Greenpeace to Leave French Port After Tuna Protests
Author: Jean-Francois Rosnoblet
Several ferries and cargo ships were forced to suspend their journeys and the fishermen also threatened to cut off an important oil terminal if the Rainbow Warrior II did not leave.
"We hope to end the tension and calm things down," said Greenpeace spokesman Yannick Jadot, who announced the ship would leave Marseille on Thursday evening.
The fishermen said they would maintain the blockage until the ship had gone.
"We are not letting up. If tomorrow, the ship hangs around, we will also close the oil terminal at Fos-sur-Mer," said Mourad Kahoul, the president of the Union of Mediterranean tuna fishermen.
Two passenger ships were stuck in the harbour and the departure of 11 other cargo ships and ferries was suspended after the fisherman blocked the port on Wednesday.
The Rainbow Warrior II tried to enter Marseille port as part of its campaign. Some 25 tuna fishing boats circled the ship as it neared land, forcing it further out to sea, before they blocked the port.
In a report published earlier this year, Greenpeace said illegal fishing in the Mediterranean threatened to wipe out bluefin tuna and called for an immediate moratorium on trawling to allow stocks to recover.
Another environmental group, the World Wildlife Fund (WWF), warned in May that bluefin tuna catches in the Mediterranean had slumped 80 percent compared with a year ago. It has urged a moratorium in both the Mediterranean and eastern Atlantic.

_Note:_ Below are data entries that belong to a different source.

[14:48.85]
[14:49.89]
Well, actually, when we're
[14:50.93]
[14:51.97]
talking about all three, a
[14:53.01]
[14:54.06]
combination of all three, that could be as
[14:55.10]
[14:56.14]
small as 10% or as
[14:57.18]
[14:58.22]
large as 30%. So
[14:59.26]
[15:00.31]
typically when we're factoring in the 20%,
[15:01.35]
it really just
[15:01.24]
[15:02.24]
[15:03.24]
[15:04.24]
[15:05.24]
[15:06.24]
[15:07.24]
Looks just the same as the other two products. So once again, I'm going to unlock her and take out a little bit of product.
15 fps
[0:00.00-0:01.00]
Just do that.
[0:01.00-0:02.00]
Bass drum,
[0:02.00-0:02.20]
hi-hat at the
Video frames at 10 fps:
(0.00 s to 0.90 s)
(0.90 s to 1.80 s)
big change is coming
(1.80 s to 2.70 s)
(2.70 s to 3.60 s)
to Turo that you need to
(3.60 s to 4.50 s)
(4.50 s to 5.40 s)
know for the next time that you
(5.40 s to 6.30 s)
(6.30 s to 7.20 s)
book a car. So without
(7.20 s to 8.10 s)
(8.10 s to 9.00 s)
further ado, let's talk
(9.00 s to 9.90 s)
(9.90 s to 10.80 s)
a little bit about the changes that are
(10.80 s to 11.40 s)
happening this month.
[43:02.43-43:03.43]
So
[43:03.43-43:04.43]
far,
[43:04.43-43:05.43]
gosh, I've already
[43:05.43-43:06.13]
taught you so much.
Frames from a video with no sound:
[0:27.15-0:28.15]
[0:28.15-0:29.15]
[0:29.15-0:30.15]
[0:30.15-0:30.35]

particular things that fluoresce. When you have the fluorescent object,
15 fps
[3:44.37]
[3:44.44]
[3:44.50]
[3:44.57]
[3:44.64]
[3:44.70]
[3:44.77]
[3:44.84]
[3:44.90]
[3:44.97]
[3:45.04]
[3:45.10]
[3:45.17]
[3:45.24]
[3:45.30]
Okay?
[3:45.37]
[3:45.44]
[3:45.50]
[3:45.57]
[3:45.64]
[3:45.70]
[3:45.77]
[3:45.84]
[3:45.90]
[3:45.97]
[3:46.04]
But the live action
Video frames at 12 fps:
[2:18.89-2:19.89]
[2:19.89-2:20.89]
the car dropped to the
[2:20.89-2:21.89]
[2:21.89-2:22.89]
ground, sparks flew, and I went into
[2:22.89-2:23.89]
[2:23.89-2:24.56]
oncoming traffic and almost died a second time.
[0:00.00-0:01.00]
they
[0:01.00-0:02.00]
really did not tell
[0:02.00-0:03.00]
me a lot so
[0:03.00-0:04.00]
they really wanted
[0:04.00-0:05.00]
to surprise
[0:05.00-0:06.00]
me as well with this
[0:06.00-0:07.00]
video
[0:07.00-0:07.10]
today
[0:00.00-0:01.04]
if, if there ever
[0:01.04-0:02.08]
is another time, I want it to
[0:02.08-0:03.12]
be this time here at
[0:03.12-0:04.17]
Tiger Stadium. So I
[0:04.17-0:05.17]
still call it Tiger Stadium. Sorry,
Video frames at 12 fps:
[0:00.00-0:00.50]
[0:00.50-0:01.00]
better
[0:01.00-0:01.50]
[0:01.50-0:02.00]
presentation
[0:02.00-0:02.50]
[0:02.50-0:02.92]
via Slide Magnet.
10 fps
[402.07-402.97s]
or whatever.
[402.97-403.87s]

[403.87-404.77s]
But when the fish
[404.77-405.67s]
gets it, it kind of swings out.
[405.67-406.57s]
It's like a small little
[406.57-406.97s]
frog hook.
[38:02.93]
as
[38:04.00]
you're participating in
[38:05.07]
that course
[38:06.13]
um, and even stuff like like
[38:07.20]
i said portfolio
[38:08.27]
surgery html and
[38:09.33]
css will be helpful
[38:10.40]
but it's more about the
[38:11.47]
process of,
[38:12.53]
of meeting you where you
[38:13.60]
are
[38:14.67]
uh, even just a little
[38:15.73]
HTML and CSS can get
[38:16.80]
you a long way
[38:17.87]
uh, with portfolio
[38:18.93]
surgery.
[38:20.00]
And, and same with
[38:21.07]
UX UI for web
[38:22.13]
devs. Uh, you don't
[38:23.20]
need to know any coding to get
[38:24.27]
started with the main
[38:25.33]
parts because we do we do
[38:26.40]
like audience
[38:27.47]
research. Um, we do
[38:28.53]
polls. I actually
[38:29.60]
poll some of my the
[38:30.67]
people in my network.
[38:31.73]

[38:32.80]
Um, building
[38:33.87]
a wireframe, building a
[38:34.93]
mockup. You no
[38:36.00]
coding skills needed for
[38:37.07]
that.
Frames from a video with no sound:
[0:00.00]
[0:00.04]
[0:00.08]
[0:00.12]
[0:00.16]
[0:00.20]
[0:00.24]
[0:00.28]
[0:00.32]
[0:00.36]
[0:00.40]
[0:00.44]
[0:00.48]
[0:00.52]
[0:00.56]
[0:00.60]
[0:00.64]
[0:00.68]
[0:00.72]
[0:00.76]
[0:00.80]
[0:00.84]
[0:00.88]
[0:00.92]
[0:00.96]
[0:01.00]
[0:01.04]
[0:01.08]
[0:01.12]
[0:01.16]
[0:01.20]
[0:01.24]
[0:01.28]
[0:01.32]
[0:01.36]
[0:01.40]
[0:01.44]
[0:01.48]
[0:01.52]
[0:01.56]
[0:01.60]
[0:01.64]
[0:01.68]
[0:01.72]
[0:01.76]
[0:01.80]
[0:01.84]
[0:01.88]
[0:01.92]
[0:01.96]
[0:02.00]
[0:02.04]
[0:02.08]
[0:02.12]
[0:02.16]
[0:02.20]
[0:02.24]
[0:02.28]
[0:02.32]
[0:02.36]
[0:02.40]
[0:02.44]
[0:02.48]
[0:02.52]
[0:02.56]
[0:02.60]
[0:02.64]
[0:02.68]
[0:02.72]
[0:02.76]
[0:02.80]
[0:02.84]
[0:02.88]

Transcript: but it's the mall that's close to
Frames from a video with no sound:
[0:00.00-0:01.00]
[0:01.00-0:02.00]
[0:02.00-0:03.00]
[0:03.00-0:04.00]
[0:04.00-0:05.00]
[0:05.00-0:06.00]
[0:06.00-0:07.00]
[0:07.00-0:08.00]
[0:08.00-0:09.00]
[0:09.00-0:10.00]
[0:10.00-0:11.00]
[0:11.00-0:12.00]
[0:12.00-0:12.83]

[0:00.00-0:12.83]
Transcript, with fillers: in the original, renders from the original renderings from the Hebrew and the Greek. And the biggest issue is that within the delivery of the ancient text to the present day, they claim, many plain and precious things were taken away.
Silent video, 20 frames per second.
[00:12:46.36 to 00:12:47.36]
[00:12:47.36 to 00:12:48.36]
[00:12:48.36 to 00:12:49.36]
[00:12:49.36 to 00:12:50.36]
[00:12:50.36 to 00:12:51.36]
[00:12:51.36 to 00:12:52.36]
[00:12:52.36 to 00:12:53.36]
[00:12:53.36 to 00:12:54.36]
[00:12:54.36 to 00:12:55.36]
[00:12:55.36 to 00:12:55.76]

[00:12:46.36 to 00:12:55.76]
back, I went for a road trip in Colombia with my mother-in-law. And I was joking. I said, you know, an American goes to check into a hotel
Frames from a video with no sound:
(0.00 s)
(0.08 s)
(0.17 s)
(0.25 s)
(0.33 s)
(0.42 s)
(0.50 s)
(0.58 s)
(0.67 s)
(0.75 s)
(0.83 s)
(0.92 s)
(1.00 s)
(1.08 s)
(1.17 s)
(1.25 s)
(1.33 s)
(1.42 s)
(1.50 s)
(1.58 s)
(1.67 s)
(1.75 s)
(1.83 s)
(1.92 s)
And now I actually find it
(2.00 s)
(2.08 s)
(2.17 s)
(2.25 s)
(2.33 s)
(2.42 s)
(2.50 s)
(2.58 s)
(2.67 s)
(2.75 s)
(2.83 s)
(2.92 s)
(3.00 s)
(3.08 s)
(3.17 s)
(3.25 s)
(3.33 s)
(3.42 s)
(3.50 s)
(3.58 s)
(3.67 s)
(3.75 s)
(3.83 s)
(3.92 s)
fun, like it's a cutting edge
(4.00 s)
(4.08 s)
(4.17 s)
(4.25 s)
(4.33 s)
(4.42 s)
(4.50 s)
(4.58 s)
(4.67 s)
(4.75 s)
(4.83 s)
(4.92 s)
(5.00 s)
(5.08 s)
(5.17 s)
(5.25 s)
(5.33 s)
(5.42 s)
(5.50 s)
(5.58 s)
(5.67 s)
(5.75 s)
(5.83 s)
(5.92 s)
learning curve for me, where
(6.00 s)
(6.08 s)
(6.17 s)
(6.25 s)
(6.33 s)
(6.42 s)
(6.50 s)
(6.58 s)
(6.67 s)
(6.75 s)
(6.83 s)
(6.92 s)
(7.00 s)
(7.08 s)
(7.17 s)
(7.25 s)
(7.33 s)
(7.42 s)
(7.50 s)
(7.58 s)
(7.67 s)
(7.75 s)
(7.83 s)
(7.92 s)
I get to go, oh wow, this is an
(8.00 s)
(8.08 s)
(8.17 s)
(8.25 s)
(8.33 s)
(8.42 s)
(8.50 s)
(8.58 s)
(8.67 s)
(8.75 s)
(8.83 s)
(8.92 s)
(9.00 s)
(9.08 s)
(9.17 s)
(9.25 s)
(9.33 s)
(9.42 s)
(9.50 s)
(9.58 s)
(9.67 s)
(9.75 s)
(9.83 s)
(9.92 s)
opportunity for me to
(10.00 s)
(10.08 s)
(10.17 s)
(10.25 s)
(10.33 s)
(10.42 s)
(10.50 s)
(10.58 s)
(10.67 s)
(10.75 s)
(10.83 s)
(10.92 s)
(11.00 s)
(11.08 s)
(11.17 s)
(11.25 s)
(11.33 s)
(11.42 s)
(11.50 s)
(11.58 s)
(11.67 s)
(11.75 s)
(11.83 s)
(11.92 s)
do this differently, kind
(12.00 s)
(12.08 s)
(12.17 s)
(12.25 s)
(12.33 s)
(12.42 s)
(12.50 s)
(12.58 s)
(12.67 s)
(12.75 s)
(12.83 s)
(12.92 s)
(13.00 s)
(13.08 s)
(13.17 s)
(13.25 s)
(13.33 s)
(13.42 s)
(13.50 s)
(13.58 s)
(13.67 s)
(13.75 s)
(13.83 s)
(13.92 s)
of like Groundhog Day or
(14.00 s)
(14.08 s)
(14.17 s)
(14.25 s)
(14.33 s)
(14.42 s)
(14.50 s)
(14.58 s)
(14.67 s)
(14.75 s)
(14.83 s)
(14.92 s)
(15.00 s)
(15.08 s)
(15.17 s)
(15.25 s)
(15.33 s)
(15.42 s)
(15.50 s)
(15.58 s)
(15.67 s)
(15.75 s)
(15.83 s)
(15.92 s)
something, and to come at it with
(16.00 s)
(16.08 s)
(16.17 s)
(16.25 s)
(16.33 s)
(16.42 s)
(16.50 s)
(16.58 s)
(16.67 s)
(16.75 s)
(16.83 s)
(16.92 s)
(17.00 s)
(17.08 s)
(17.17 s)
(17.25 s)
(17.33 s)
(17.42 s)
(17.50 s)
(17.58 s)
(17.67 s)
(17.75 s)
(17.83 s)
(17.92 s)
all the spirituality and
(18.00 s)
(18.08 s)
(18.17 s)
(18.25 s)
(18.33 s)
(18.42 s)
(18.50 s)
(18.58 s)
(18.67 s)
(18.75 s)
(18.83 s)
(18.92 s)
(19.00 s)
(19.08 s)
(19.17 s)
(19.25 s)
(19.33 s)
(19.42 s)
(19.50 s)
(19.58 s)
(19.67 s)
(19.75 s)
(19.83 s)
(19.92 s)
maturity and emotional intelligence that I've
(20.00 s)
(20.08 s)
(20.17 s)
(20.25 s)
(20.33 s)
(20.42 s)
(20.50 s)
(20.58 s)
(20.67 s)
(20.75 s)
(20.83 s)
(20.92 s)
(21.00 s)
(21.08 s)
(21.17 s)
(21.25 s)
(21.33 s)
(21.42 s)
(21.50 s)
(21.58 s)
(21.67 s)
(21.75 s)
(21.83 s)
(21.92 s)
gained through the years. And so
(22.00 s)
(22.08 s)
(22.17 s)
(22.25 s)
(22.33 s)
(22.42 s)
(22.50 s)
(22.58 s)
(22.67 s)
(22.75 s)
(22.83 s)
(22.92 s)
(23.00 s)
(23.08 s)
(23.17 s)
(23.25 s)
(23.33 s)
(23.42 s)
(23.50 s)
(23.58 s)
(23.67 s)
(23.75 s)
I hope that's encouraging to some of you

The fishermen reject the accusations of illegal fishing and say the proposals would destroy their trade.
Marseille authorities decided last week to deny the Rainbow Warrior access to their harbour for "security reasons" but later partially relented, granting it permission to make a brief "technical" stop in the southern Mediterranean port city.
The Rainbow Warrior II is the ship that replaced the original Rainbow Warrior, which was sunk by the French secret services in Auckland harbour in New Zealand in 1985, killing a crew member.